Why are we, as a collective of strangers who have never met this person, devoting so much time and energy to helping them work through hardship? Is it that we really care, or, perhaps, is it that we crave seeing our pain in others? If the latter, is this what makes us like them more, because we need to see our pain, our flaws and ourselves in others before we can see them as worthy of our admiration?

This goes so far beyond one TikTok couple’s breakup and into a troubling tendency for me to either identify with celebrities or judge and ridicule the ones with which I don’t.

Every now and then, when I reflect on how this plays out in my own life, I grow disappointed; so incredibly disappointed in myself and my desire for seemingly perfect (almost always female) celebrities to share their flaws and their pain publicly before I find myself gravitating towards them and accepting them.

Emily Ratajkowski is the first woman to come to mind. A woman whose beauty and outward perfection was entirely the reason I was so quick to dismiss her as someone worthy of my affection and emotional investment; a woman so foreign to me, so unlike me in every way, that I found myself disliking her, almost as though I despised her perfection. I demanded that she shatter the perfect façade and sway my viewpoint with her vulnerability—a vulnerability I felt I earned as a mere user of the internet.

Her book, My Body, did exactly that. She wrote of her traumatic experience on the set of the ‘Blurred Lines’ music video, and in doing so, dismounted from this unreachable pedestal I had placed her on.

When watching a tv series recently, the opposite occurred when I began embedding myself in a character who I saw parts of myself in, and failed to resist the urge to search up her weight because of my excitement that her body looked like mine.

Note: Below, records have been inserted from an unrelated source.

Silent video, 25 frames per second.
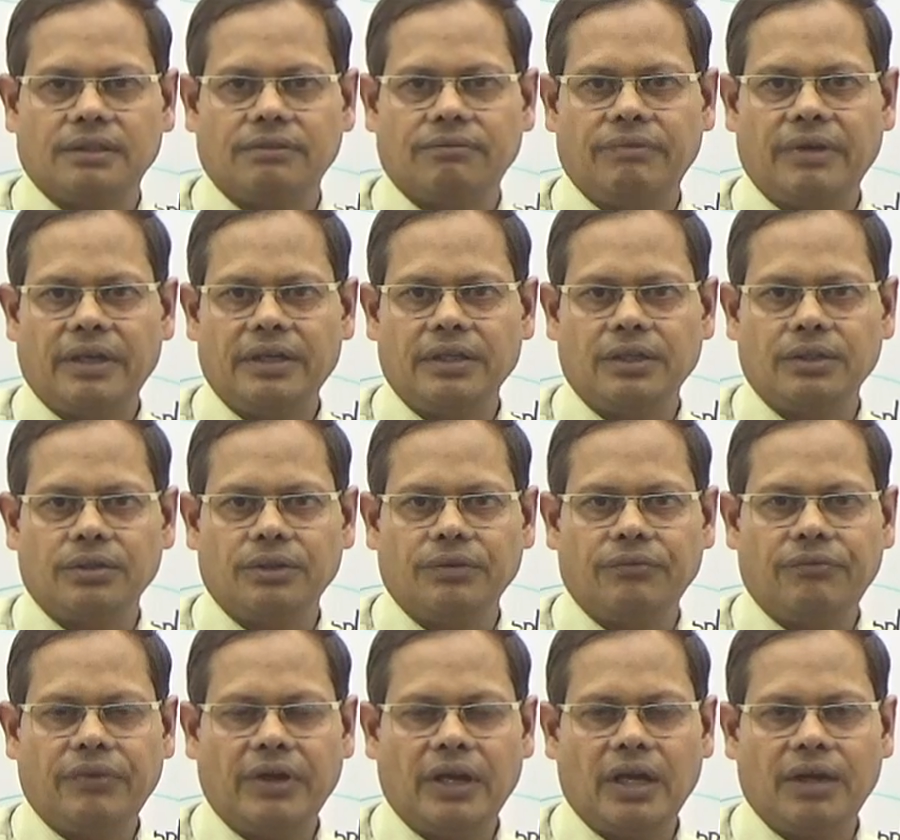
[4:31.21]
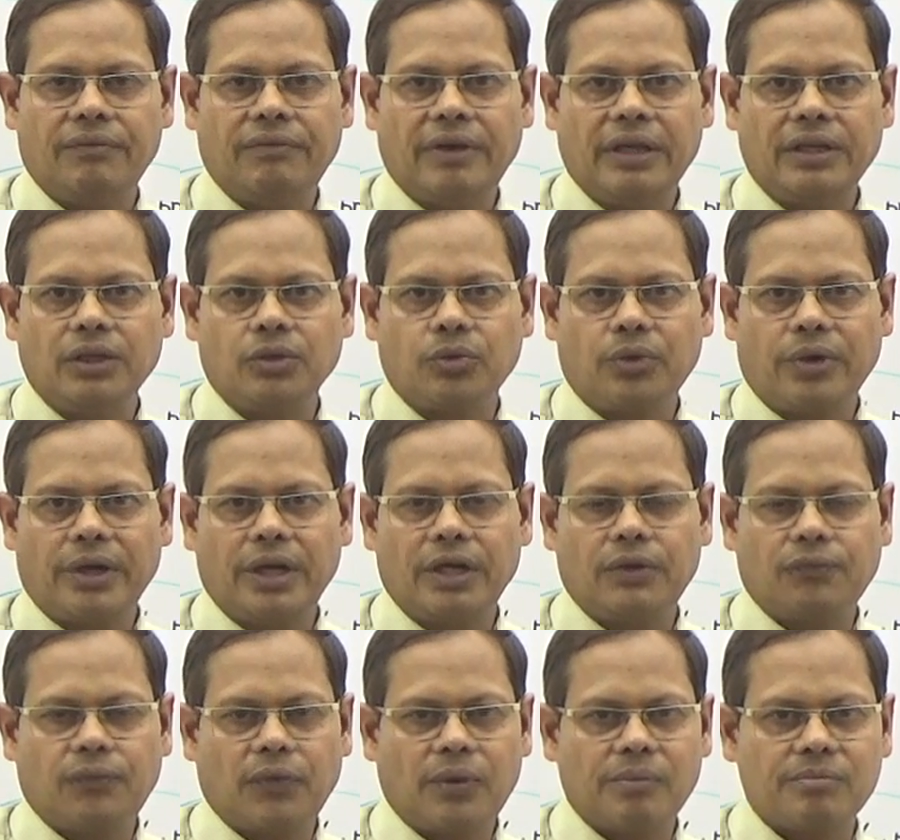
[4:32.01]
When you
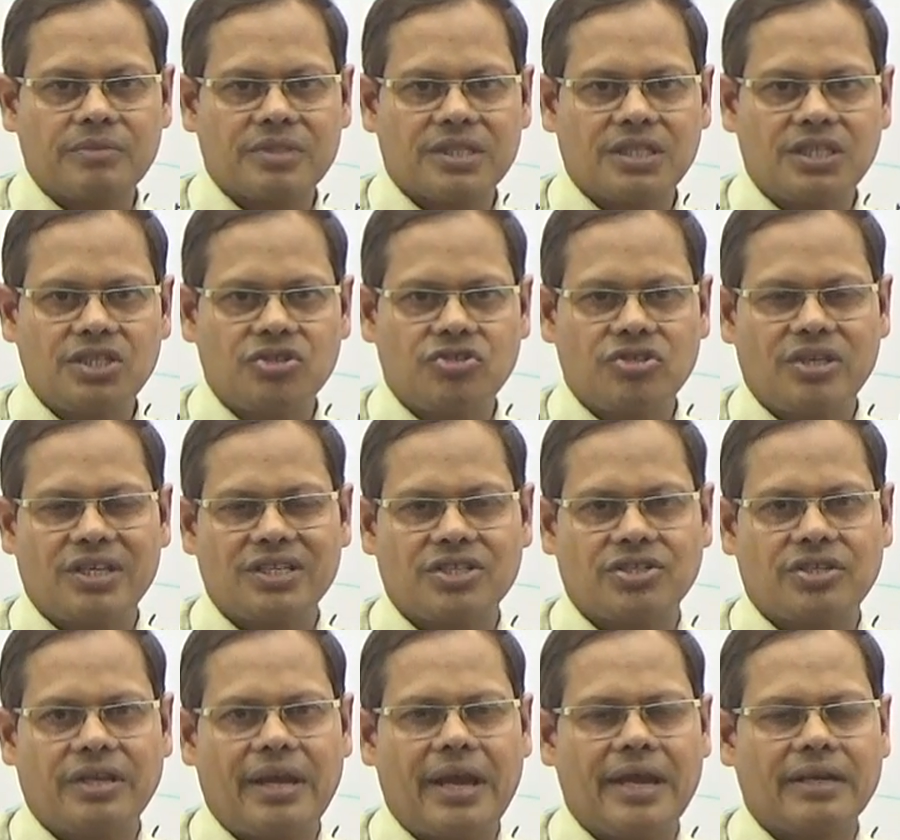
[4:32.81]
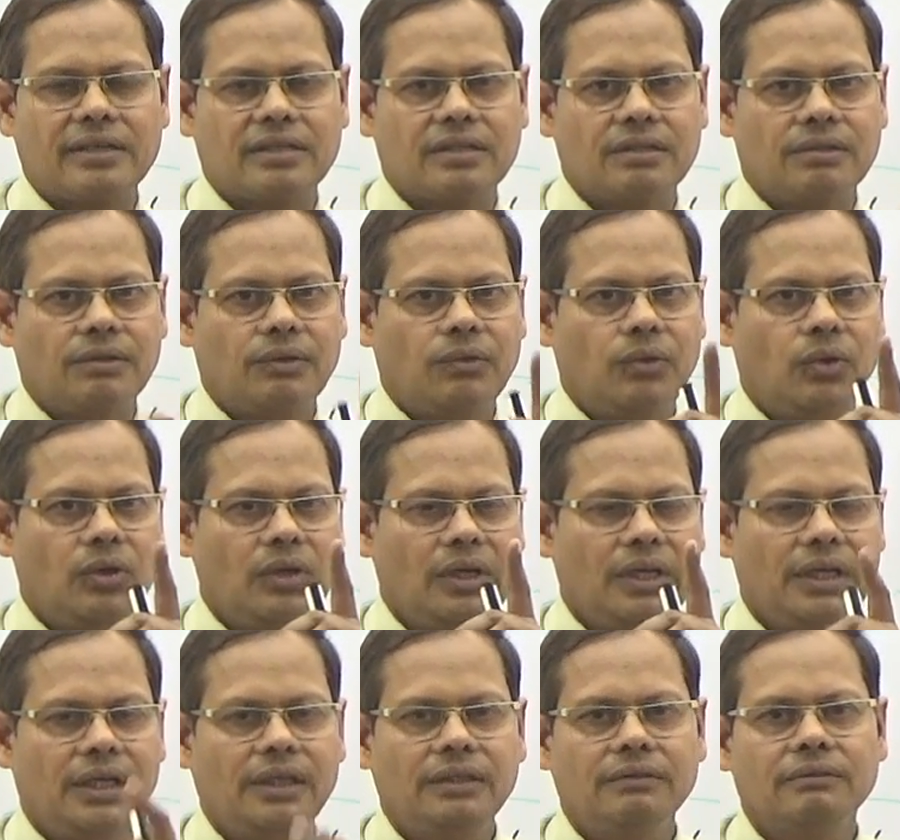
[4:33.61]
read from CGST Act,
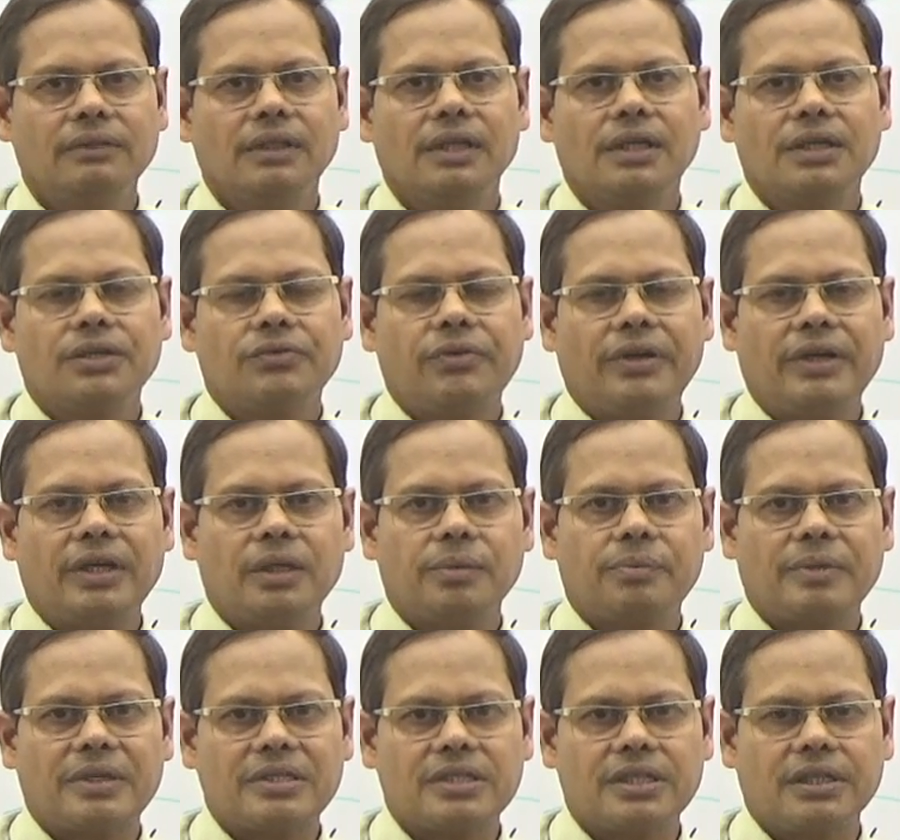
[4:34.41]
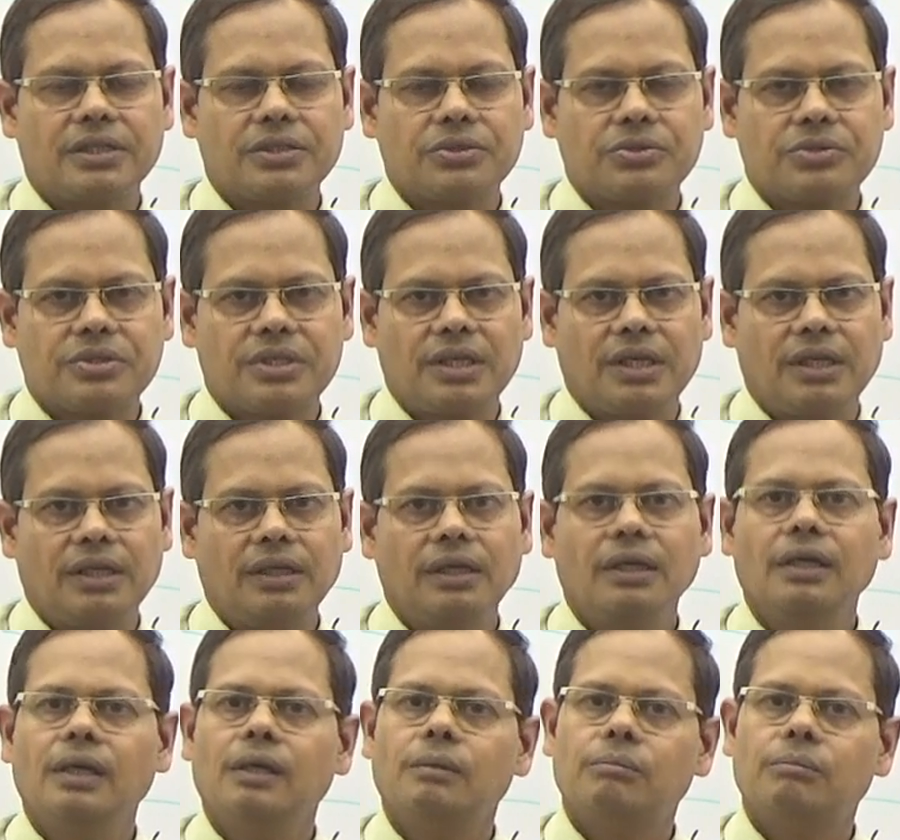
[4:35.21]
only 20% you see,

Information like a celebrity’s weight and past trauma is none of my business. So why does it feel like it is? Why have I construed this deeply flawed idea that celebrities serve to uplift us, to make us see ourselves more lovingly by seeing ourselves in them? Would I have liked her character any less if she didn’t share my body type? And why should her physical appearance have impacted my viewing as much as it did? 

In her book, Ratajkowski encapsulates these sick and twisted parasocial behaviours of mine: “I wonder how many women you've disregarded in your life, written off, because you assumed they had nothing to offer beyond the way they looked.”

But, instead of judging their appearances based on a conventional (and misogynistic) notion of beauty and desirability, I was judging them based on how similar they were to me, granting them more worth as humans if their body looked like mine. Simultaneously, I was resenting women like Ratajkowski because I did not identify with them and demanded that they reveal their imperfections more clearly so that I could form a more nuanced parasocial connection with them.

This sense of entitlement is, unfortunately, deeply entrenched in my navigation of these one-sided relationships. Whilst I and others menacingly flood the comment sections of TikTok breakup videos, we derive a sense of purpose from believing these celebrities owe us vulnerability. They most certainly do not.

Our access to their personal lives is not a revolving door, nor is it a privilege we can exploit purely because these people have decided to live their lives so publicly. They do not owe us the details of their hurt, or the trauma of their pasts, and they certainly should not feel the need to publicise and make a spectacle of their pain to be perceived more forgivingly and empathetically by the public.

Now, I am angry at myself for letting this entitlement fester and grow into the all-consuming fiend I now know it to be. And I want to apologise, however insignificant an apology it may be, to the women online onto whom I have projected my feelings, my judgments, and my self-worth.

I should have never downloaded TikTok.